## Instructions for the task
Copy all the lines of the data that include the word "frames".

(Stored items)
# # # #

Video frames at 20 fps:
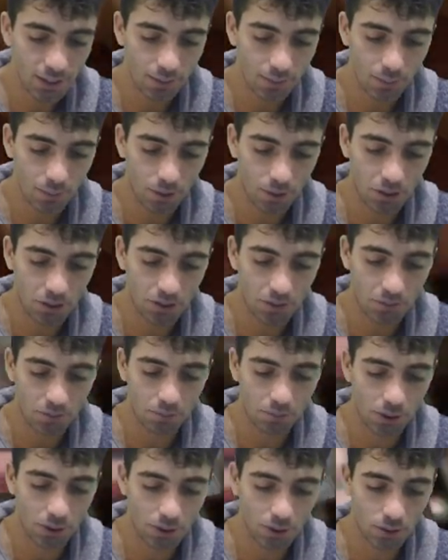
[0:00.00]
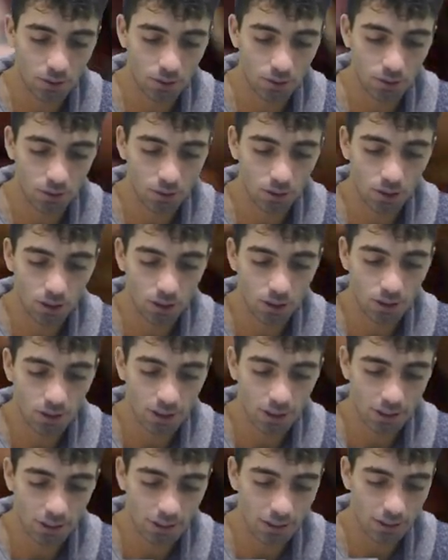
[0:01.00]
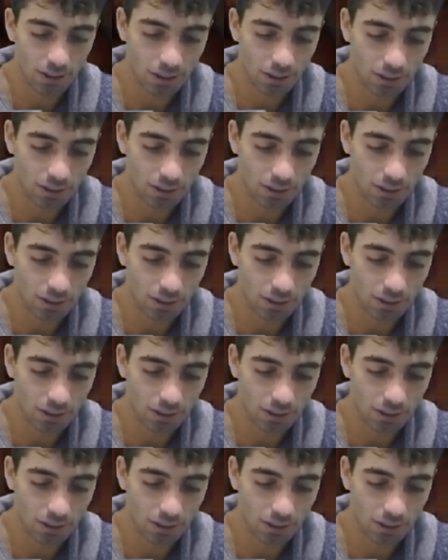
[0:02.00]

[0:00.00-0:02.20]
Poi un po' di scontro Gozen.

# # # #

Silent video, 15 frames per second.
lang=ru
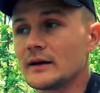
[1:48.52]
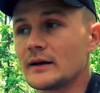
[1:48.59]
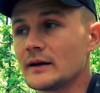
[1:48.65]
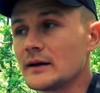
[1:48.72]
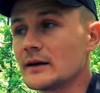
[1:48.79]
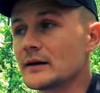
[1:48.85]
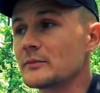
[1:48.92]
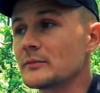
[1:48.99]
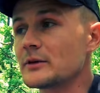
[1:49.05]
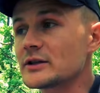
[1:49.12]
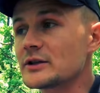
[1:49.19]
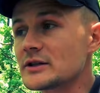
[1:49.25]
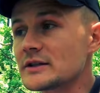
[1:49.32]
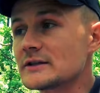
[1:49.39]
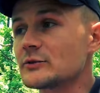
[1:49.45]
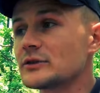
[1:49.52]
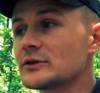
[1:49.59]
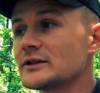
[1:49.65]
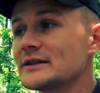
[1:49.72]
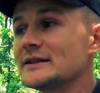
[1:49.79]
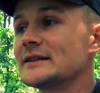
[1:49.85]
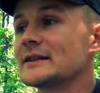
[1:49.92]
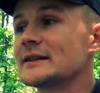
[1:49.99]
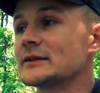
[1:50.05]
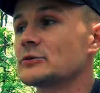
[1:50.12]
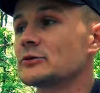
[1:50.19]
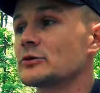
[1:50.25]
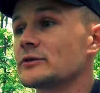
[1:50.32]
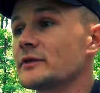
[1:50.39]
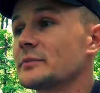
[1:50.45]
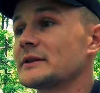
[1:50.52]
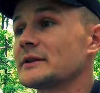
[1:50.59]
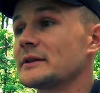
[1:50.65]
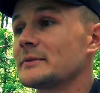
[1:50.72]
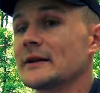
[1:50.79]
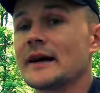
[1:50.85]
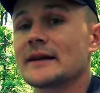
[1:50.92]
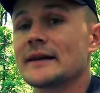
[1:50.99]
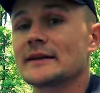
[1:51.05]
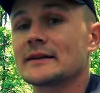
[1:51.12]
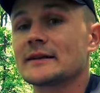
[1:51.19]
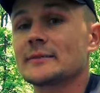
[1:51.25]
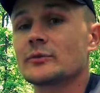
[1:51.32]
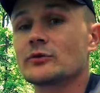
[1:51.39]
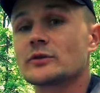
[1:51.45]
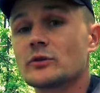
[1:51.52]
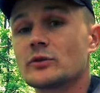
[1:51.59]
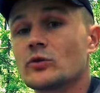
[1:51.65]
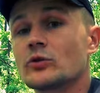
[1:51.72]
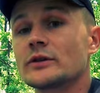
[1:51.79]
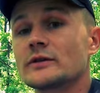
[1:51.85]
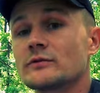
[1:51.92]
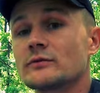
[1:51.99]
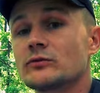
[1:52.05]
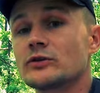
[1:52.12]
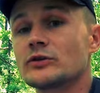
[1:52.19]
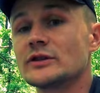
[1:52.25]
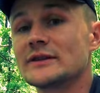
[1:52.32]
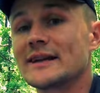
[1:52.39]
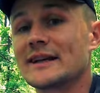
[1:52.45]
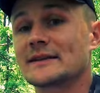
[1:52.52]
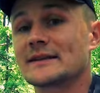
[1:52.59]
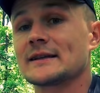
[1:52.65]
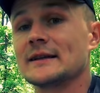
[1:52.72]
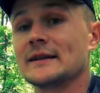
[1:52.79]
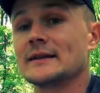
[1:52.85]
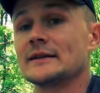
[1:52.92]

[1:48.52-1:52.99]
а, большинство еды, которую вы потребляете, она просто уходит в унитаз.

# # # #

## Reply
Video frames at 20 fps:
Silent video, 15 frames per second.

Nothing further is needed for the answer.